Host Organisation: MiCLU at Islington Law Centre

Esme Madill

Esme Madill began her career as a social worker working with those affected by HIV and AIDS. Since 1998 she has offered consultancy services to the not-for-profit sector. Her clients have included Comic Relief, The Stephen Lawrence Charitable Trust and Adfam, as well as grassroots refugee community groups. She is the co-founder of Refugee Action York, which is now the lead local support organisation for refugees and asylum seekers in North Yorkshire, and was co-founder and co-ordinator of the award winning campaign group End Child Detention Now. Since 2004, Esme has worked with Shpresa Programme, a registered charity supporting the Albanian speaking community in London, developing services for trafficked women and unaccompanied asylum seeking children.

In recent years an increasing amount of her time has been spent trying to find good quality legal representation for clients. As a consequence she decided to retrain as an immigration practitioner.

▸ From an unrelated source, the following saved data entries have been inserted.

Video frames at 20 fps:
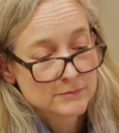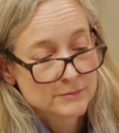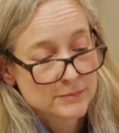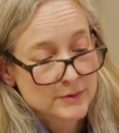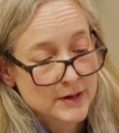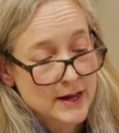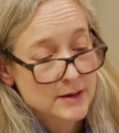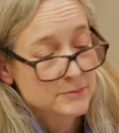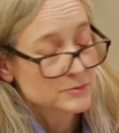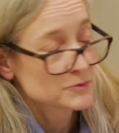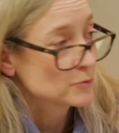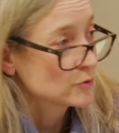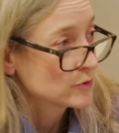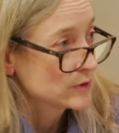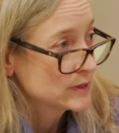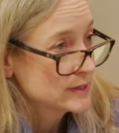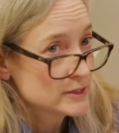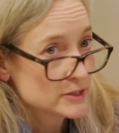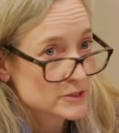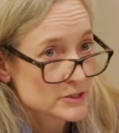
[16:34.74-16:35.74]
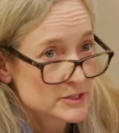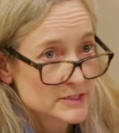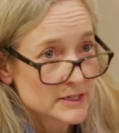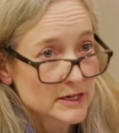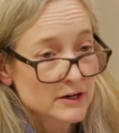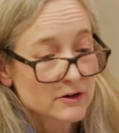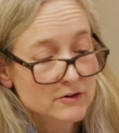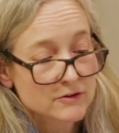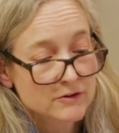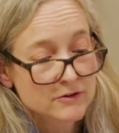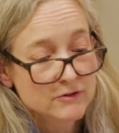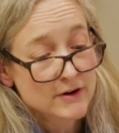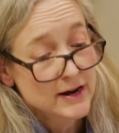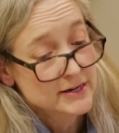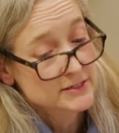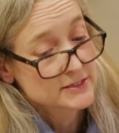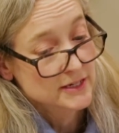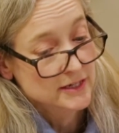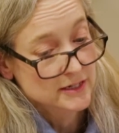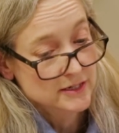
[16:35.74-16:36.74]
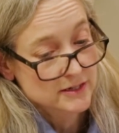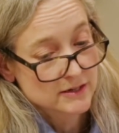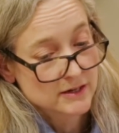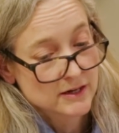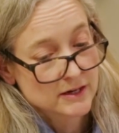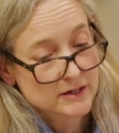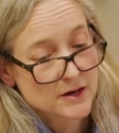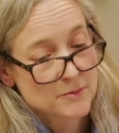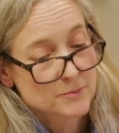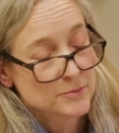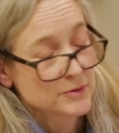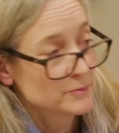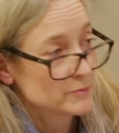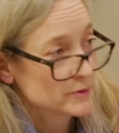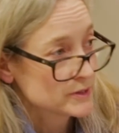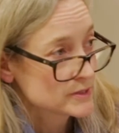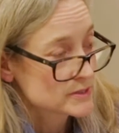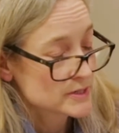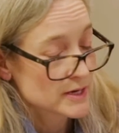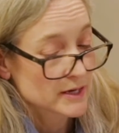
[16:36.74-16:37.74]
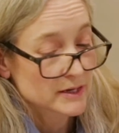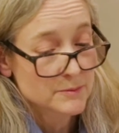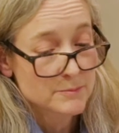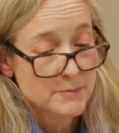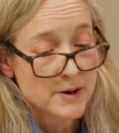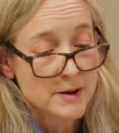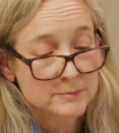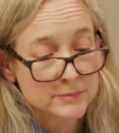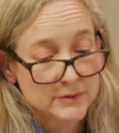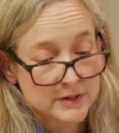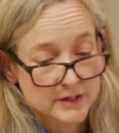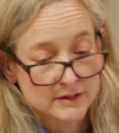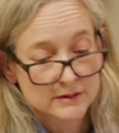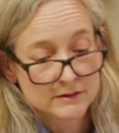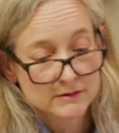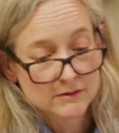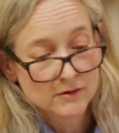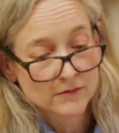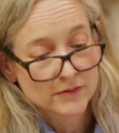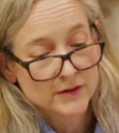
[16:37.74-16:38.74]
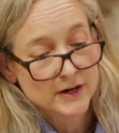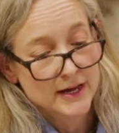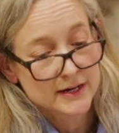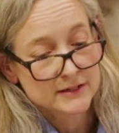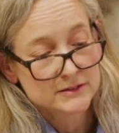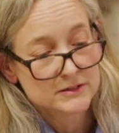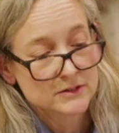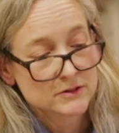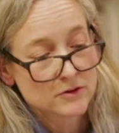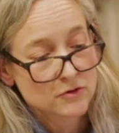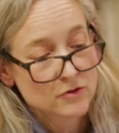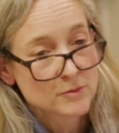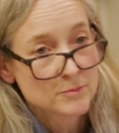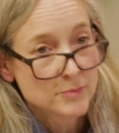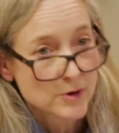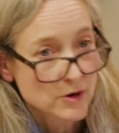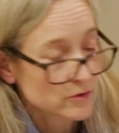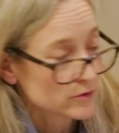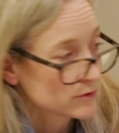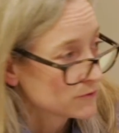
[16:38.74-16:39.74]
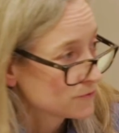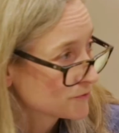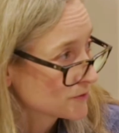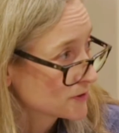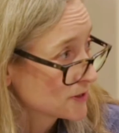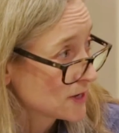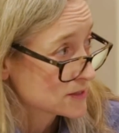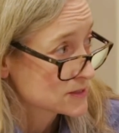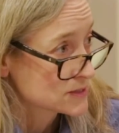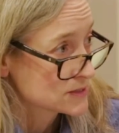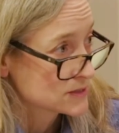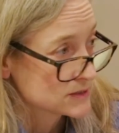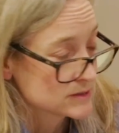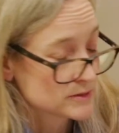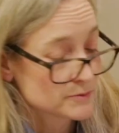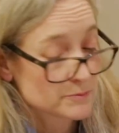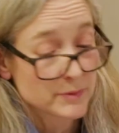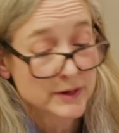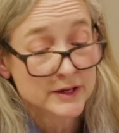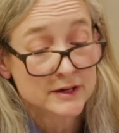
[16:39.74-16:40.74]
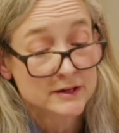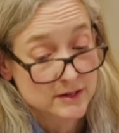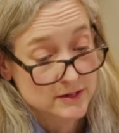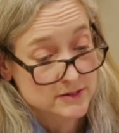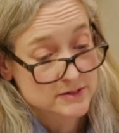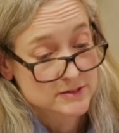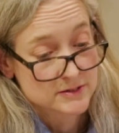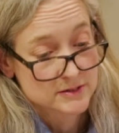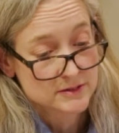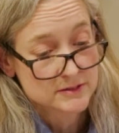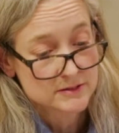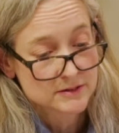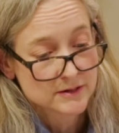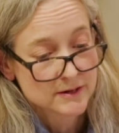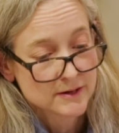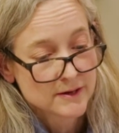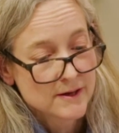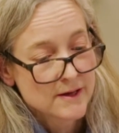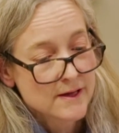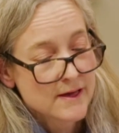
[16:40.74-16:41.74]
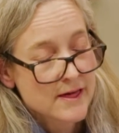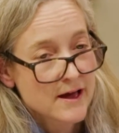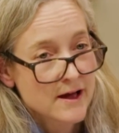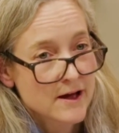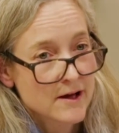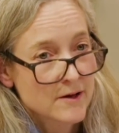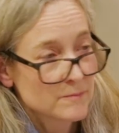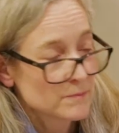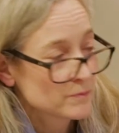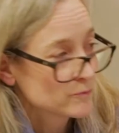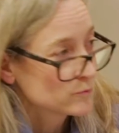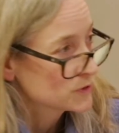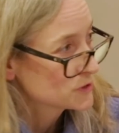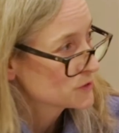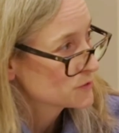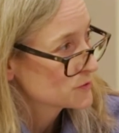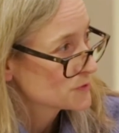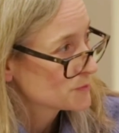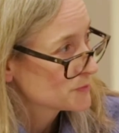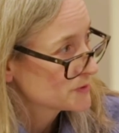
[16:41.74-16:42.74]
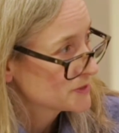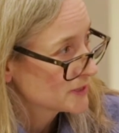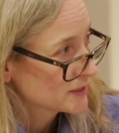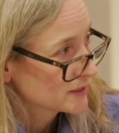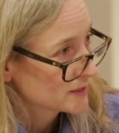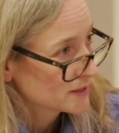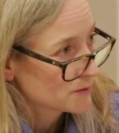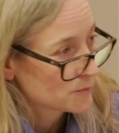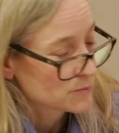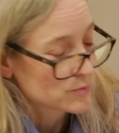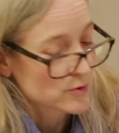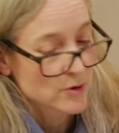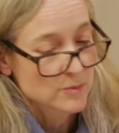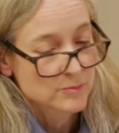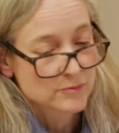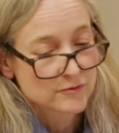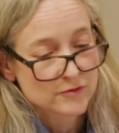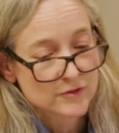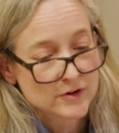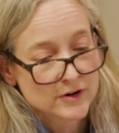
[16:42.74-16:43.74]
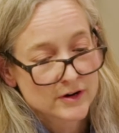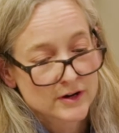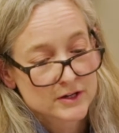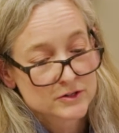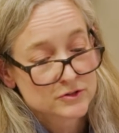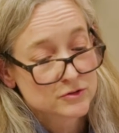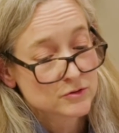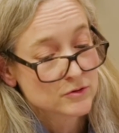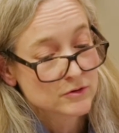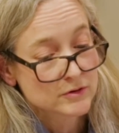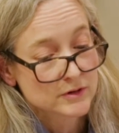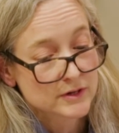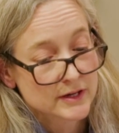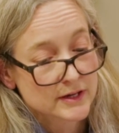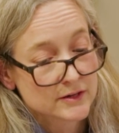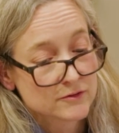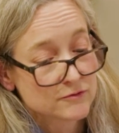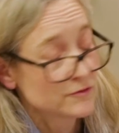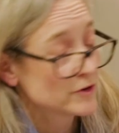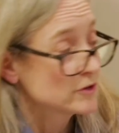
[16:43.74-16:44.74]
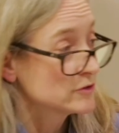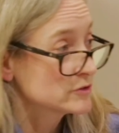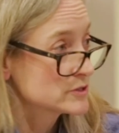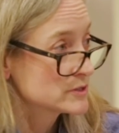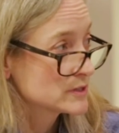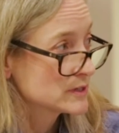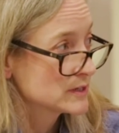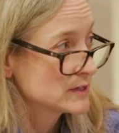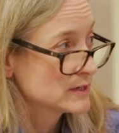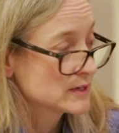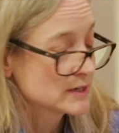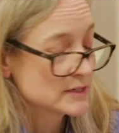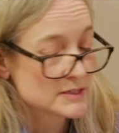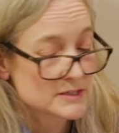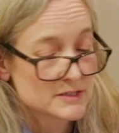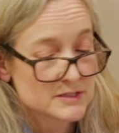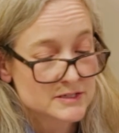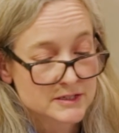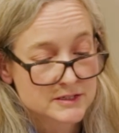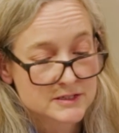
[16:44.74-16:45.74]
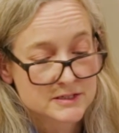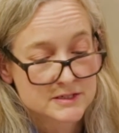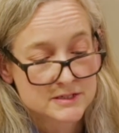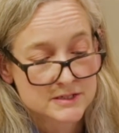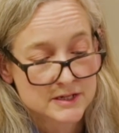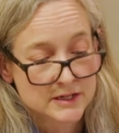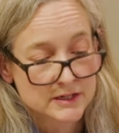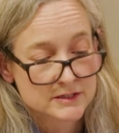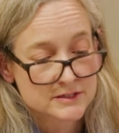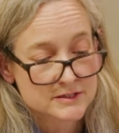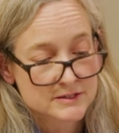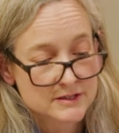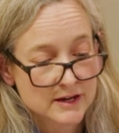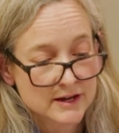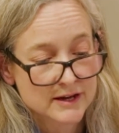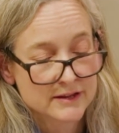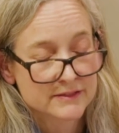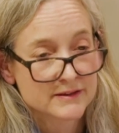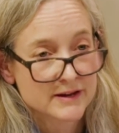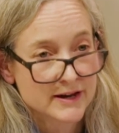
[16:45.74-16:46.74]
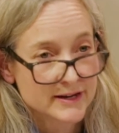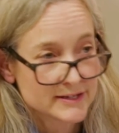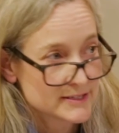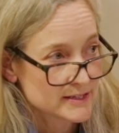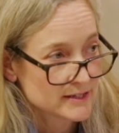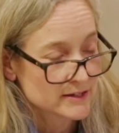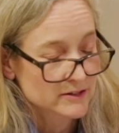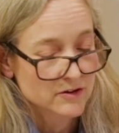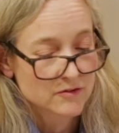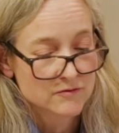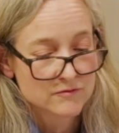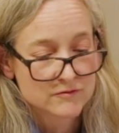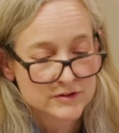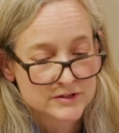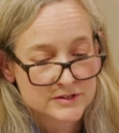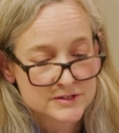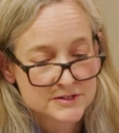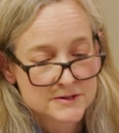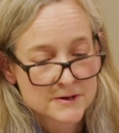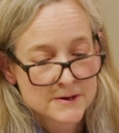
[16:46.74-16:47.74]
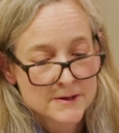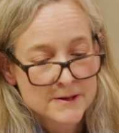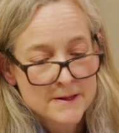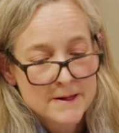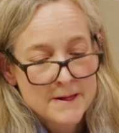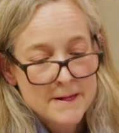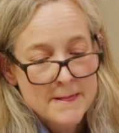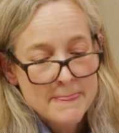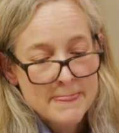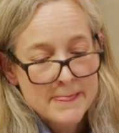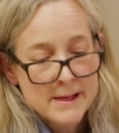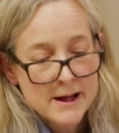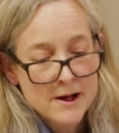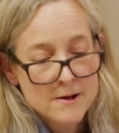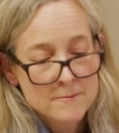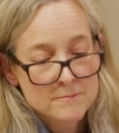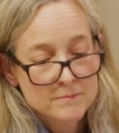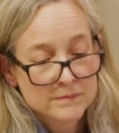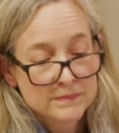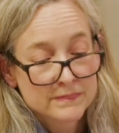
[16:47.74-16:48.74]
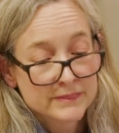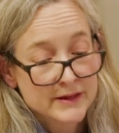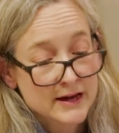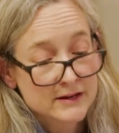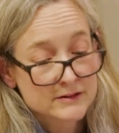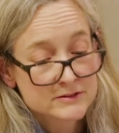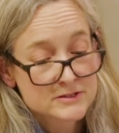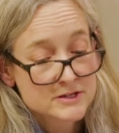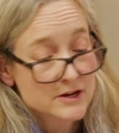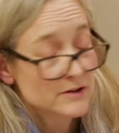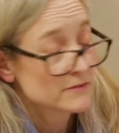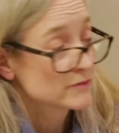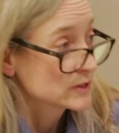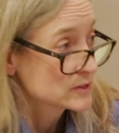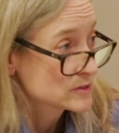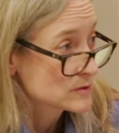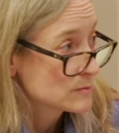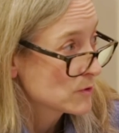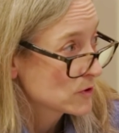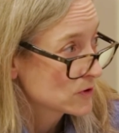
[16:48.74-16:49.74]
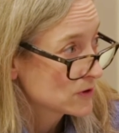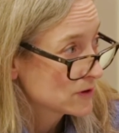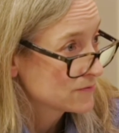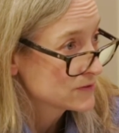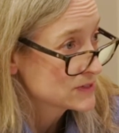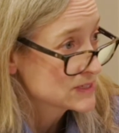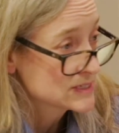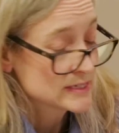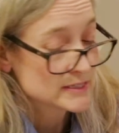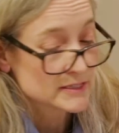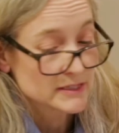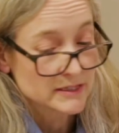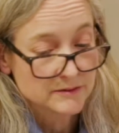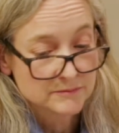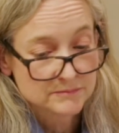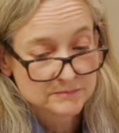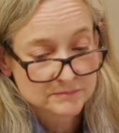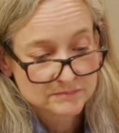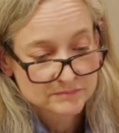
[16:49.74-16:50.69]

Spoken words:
perhaps more idiosyncratic accompaniments like a pumpkin on the lectern or a bowl of custard, pink custard, which was a particular prop for a talk in Folkestone in 1966 at the IDEA conference, that serving as a model of a city.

She completed the LPC in 2015.

Project

Albanian children form the third largest group of unaccompanied asylum seeking children in the UK yet, in 2015, out of 440 initial decisions just one grant of asylum was made to an Albanian child while in 2016 only 0.5% of all Albanian nationals were granted asylum at initial decision. The protection needs of those who have fled Albanian are little understood and this lack of understanding, coupled with unhelpful myths about Albanian asylum seekers, act as barriers to achieving protection and durable solutions for this vulnerable group of children and young people.

This project intends to increase an understanding of the needs of these children and young people and to give them a voice in an asylum system which frequently leaves them voiceless by:

  1. Developing an information pack on blood feuds, pulling together information from the European Parliament, the Albanian Parliament and NGOs working in Albania and Italy, to assist practitioners who are representing young people fleeing blood feuds.
  2. Training a group of Albanian unaccompanied minors to enable them to deliver awareness raising sessions to practitioners in the legal system, health and social care and education sectors to increase understanding and dispel myths about children seeking protection from Albania.
  3. Working with Shpresa Programme, a registered charity and refugee community group supporting Albanian speaking unaccompanied asylum seeking children, to review recent negative conclusive grounds decisions for trafficked children accessing Shpresa’s service, to identify poor decision making with a view to informing a judicial review.
  4. Identifying funding for research into the experiences of Albanian children and young people who are forcibly removed to Albania after they are returned. To identify partners for this research, and, depending on the funding secured, to produce rigorous, evidence based research that will help inform a more compassionate approach to policy making about returns.